Sunday, February 24, 2013

Disability Awareness is Useless

Awareness for diseases is important because it helps early detection.

Awareness for people in need of help is important because it increases the chances that it will reach someone - or several someones - who can do something.

But awareness for people with disabilities is useless. Just look at the way we treat the situation.

People who need wheelchairs are commonly used as an example when introducing children to disability. So why do we look at these people and stare, make comments on how we wish we could be sitting down, or ask them why they need a wheelchair?

Diagnoses of autism have been increasing since the term was broadened. Why, then, do so many parents and educators use the command "quiet hands"? (If you are in ANY way involved with the autism community - read that post.)

Down syndrome is a relatively common disability - one out of every 800 babies born in the US has it. Why do people look at parents of kids with it and say how sorry they are, or just walk away out of a desire to pretend the disability doesn't exist?


Everything in the picture above, with the exception of the third and fourth autocompletes, is just sickening. Even the second link, which the blurb paints as potentially redeeming, continues this way:

"...I see no harm & only good in aborting a fetus that will result in a deformed or retarded individual. Most persons are not capable of the kind of special abilities necessary to raise such a child, and frankly the ones I've known have indeed been a drain on both their families and the increasingly scarce resources of society..."

"A drain"? Really? There are a lot of people who don't have special needs and can still be a "drain" at some point. I mean, really, do you feel energetic after dealing with a tantruming two-year-old or an argumentative teenager?

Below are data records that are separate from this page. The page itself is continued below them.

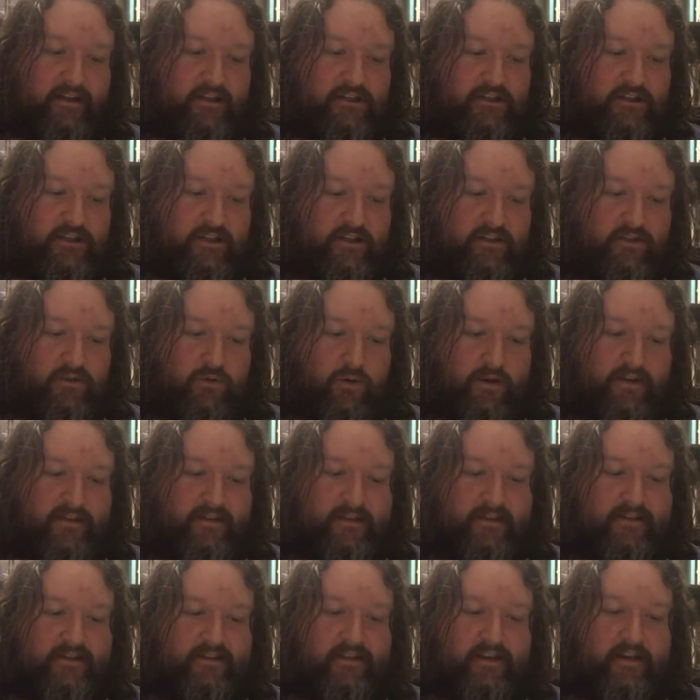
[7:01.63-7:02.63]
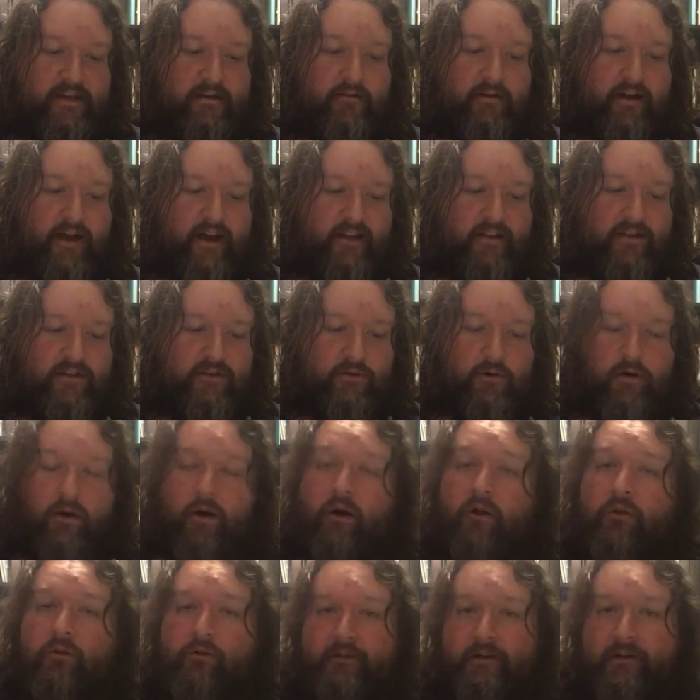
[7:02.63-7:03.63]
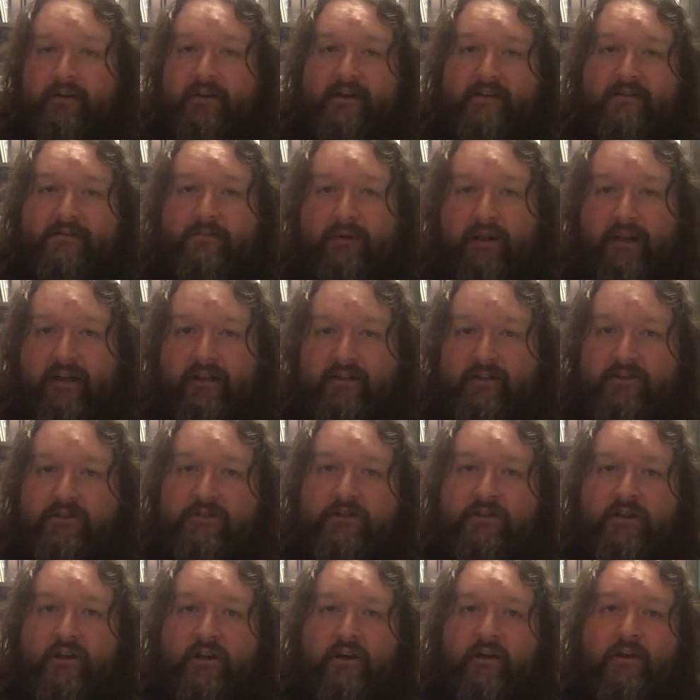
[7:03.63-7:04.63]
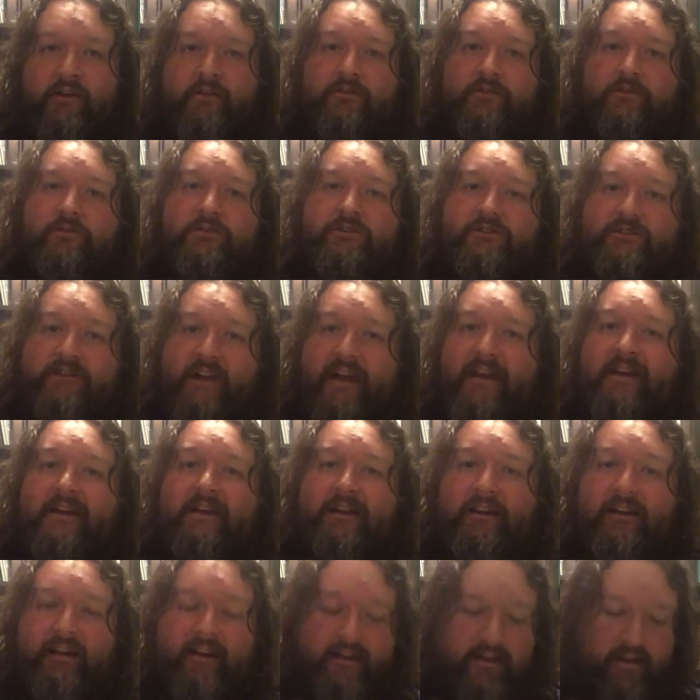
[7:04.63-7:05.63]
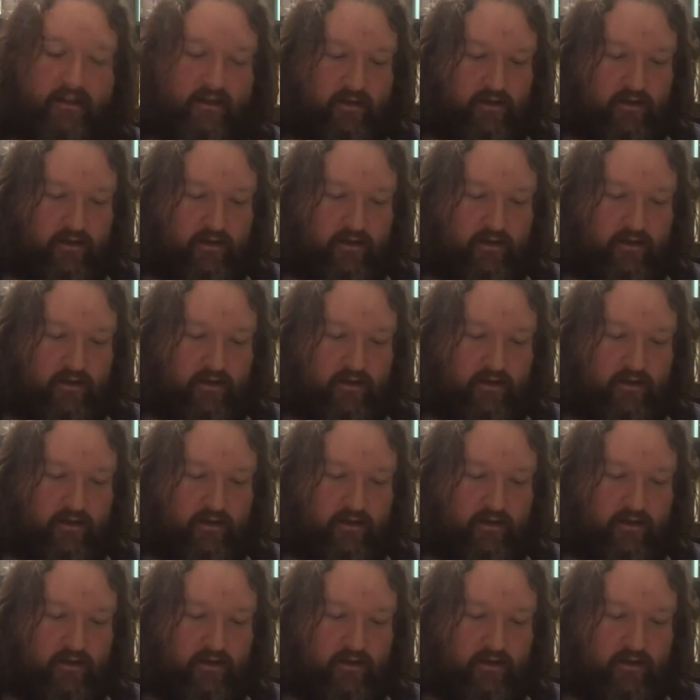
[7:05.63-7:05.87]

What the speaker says: she twists a cigarette into a holder. That's Blanche. So shakily.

Society is aware of disabilities. We know they are there. What we need is for people to ACCEPT those who are different from us. To not only be aware of the disabilities out there but to accept the affected individuals with open arms.

The truth is that we can sit here and write about how people with special needs make the world better and feel like we've done our good deed for the day, but unless we practice what we preach, it's all useless.

If you are raising awareness for people with disabilities (and heck, even if you aren't!), treat them like everybody else unless you are told otherwise either by that person or (if they are unable to speak for themselves) by someone close to them. Explaining why we should care about people with autism is pointless if you make snide remarks when a child at the supermarket is flapping their hands. Explaining why we should provide services for people with mental illness is pointless if you insist that someone who's depressed can "snap out of it" if they try hard enough. And so on for every disability out there.

Society will not stop stigmatizing those with disabilities until we pair awareness with acceptance. When we treat EVERYONE with respect, then and only then will things change.

And we are well past the point where things should have changed for the better.